> _ACTION ITEM_: Taking the line with "[0:04.00-0:05.00]" as the first, copy every line through the end of the records below exactly. Do not include pictures.

> _SOURCE RECORDS_:
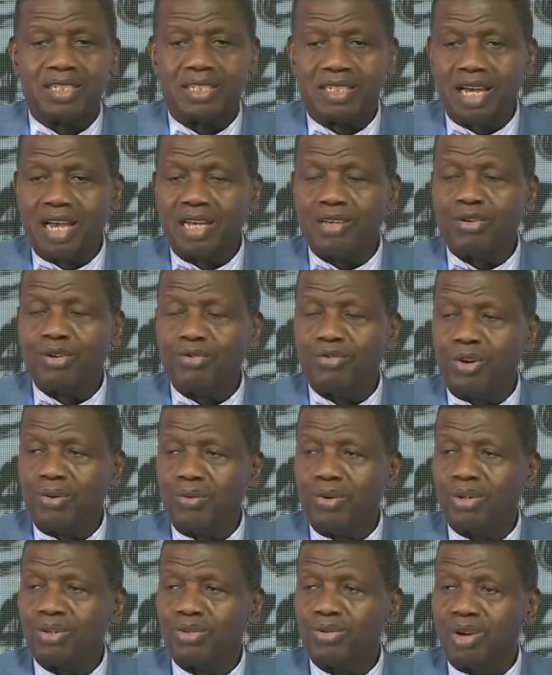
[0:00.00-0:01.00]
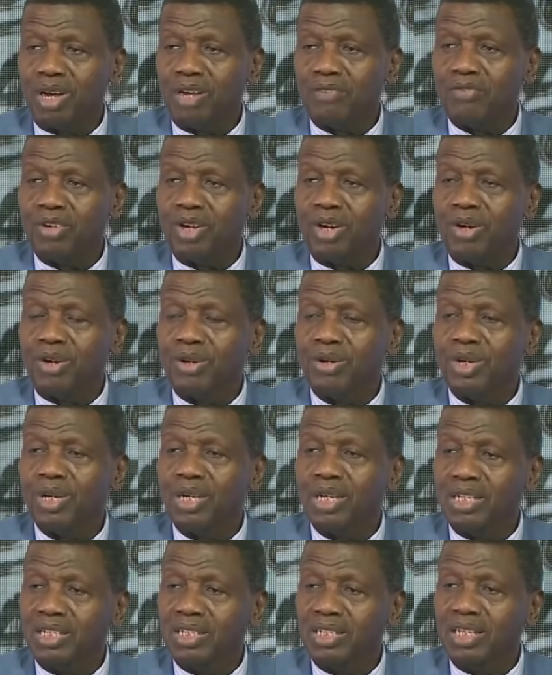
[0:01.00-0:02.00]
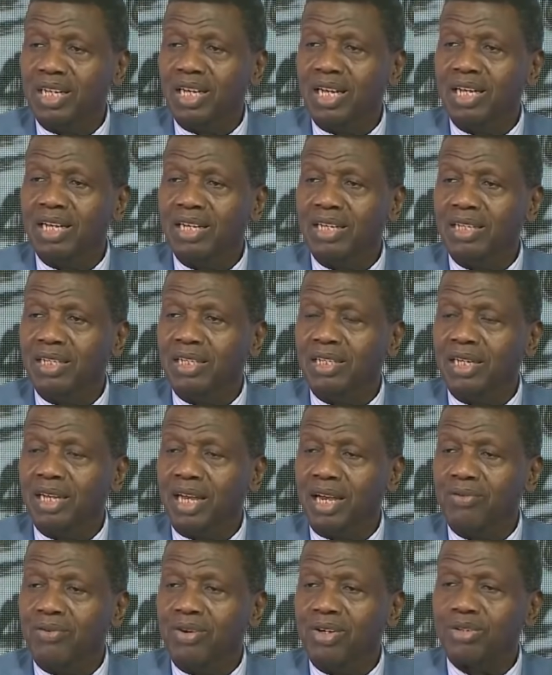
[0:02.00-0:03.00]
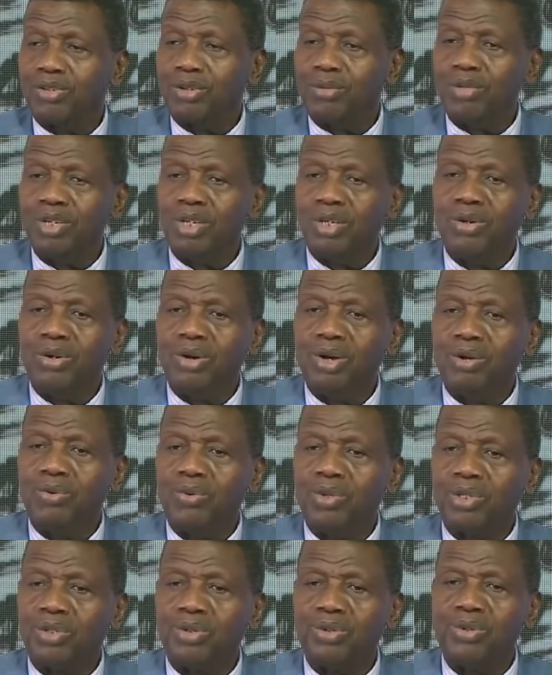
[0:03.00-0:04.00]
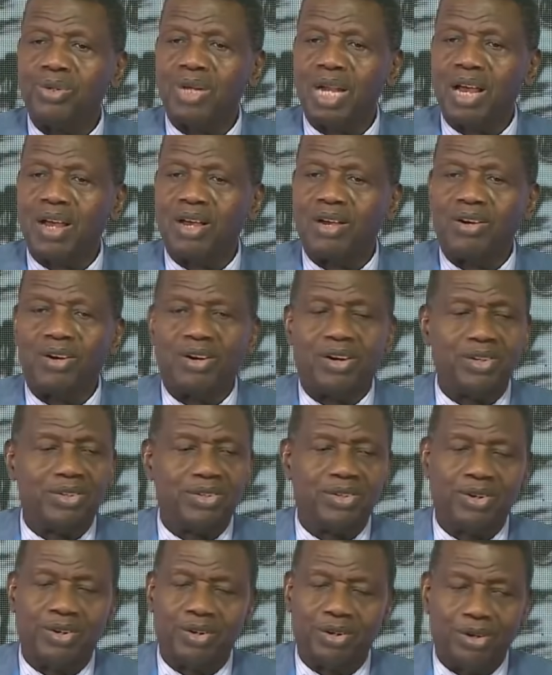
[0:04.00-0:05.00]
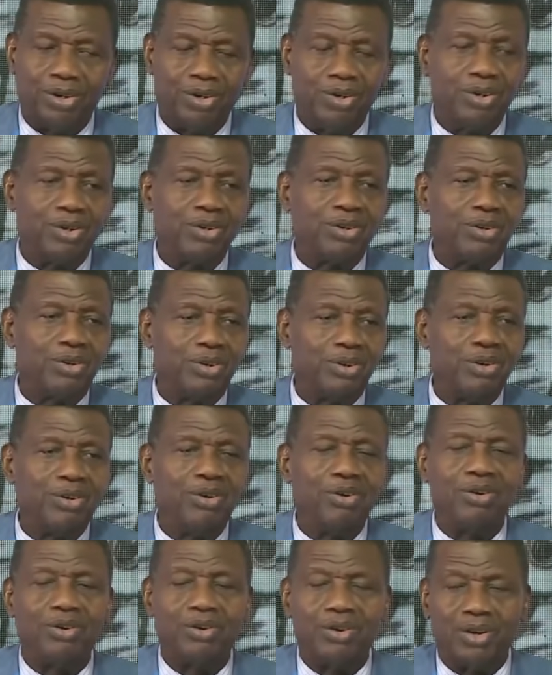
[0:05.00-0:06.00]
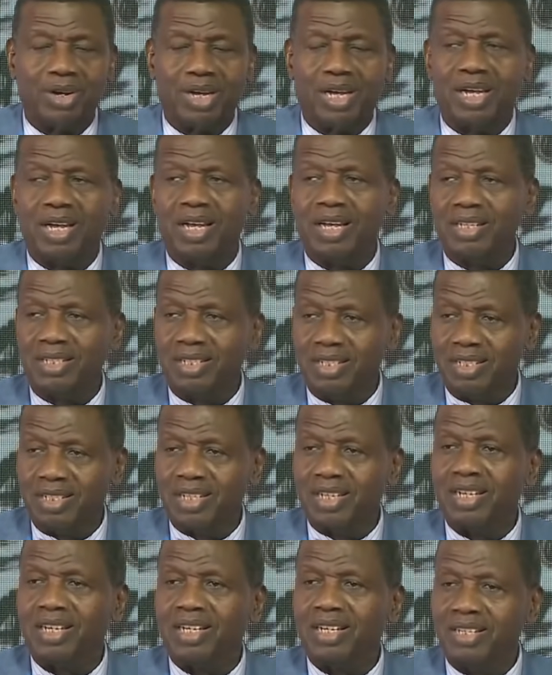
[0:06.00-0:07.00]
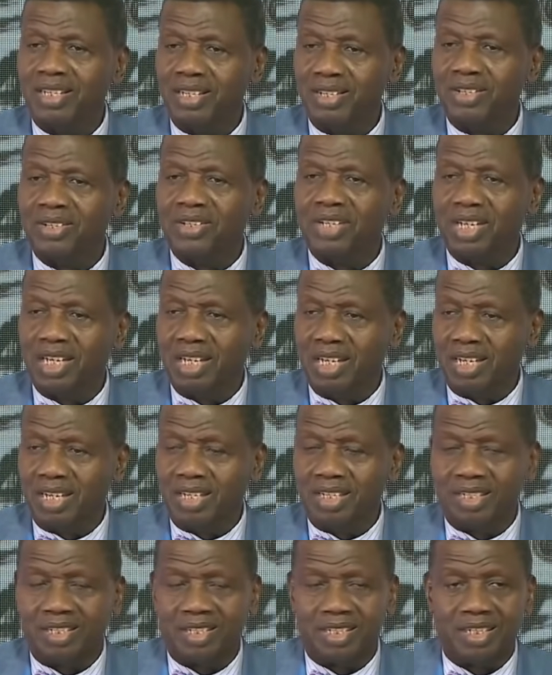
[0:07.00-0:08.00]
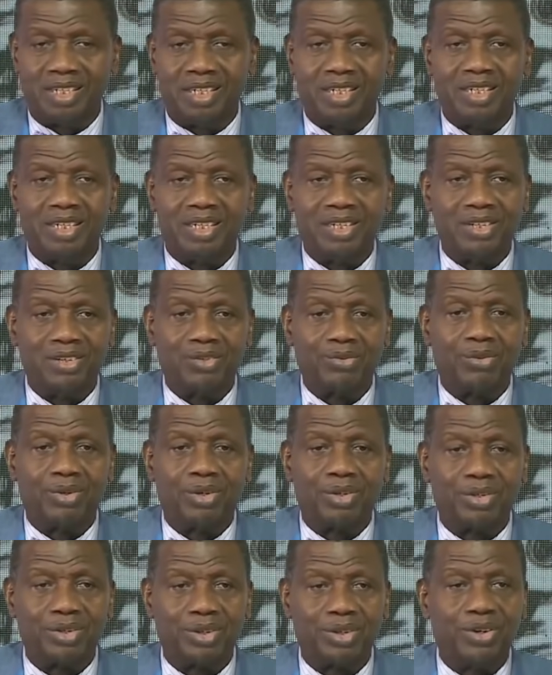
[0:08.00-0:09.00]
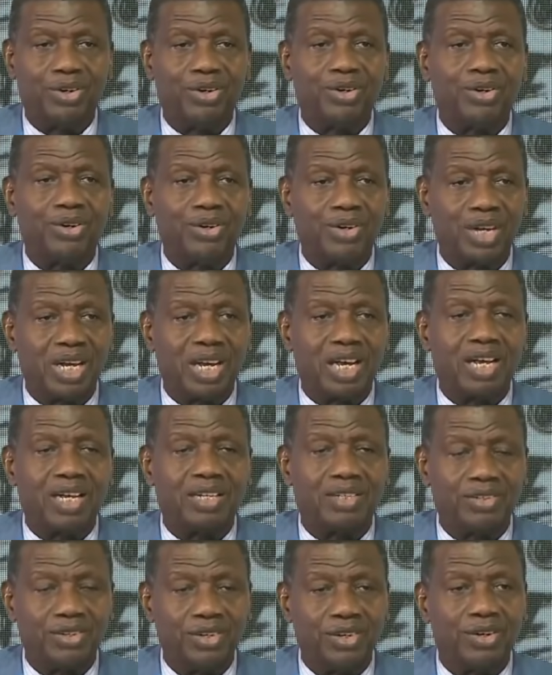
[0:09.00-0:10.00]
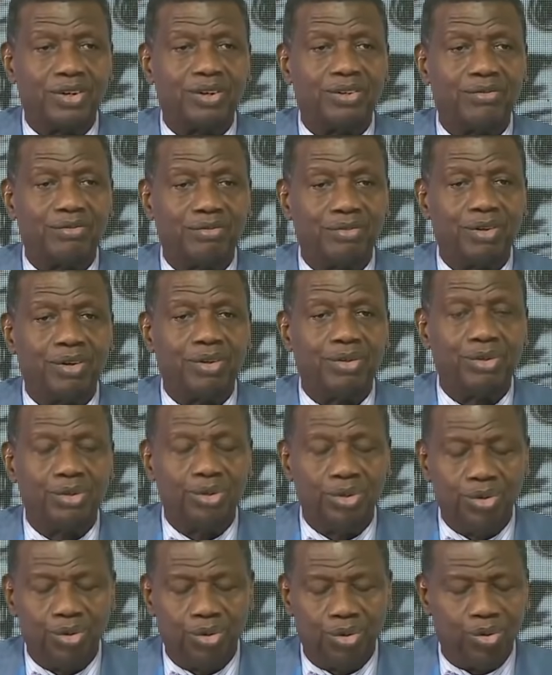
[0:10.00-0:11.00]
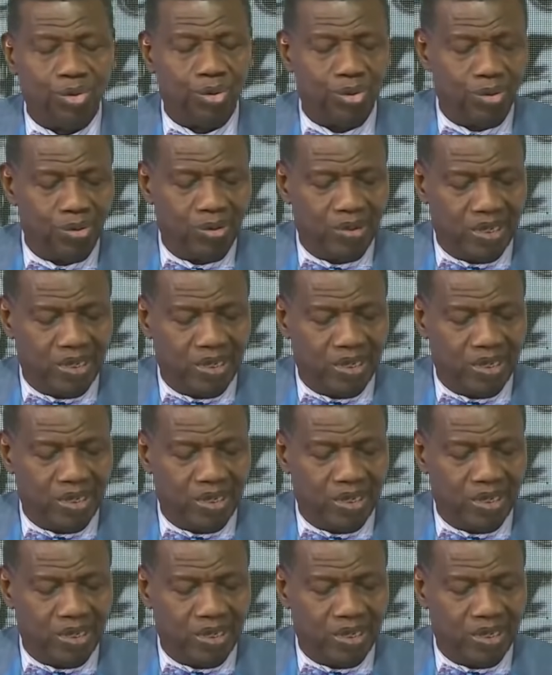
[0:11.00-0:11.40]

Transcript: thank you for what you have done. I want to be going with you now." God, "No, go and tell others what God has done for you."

> _WRITTEN SOLUTION_:
[0:04.00-0:05.00]
[0:05.00-0:06.00]
[0:06.00-0:07.00]
[0:07.00-0:08.00]
[0:08.00-0:09.00]
[0:09.00-0:10.00]
[0:10.00-0:11.00]
[0:11.00-0:11.40]

Transcript: thank you for what you have done. I want to be going with you now." God, "No, go and tell others what God has done for you."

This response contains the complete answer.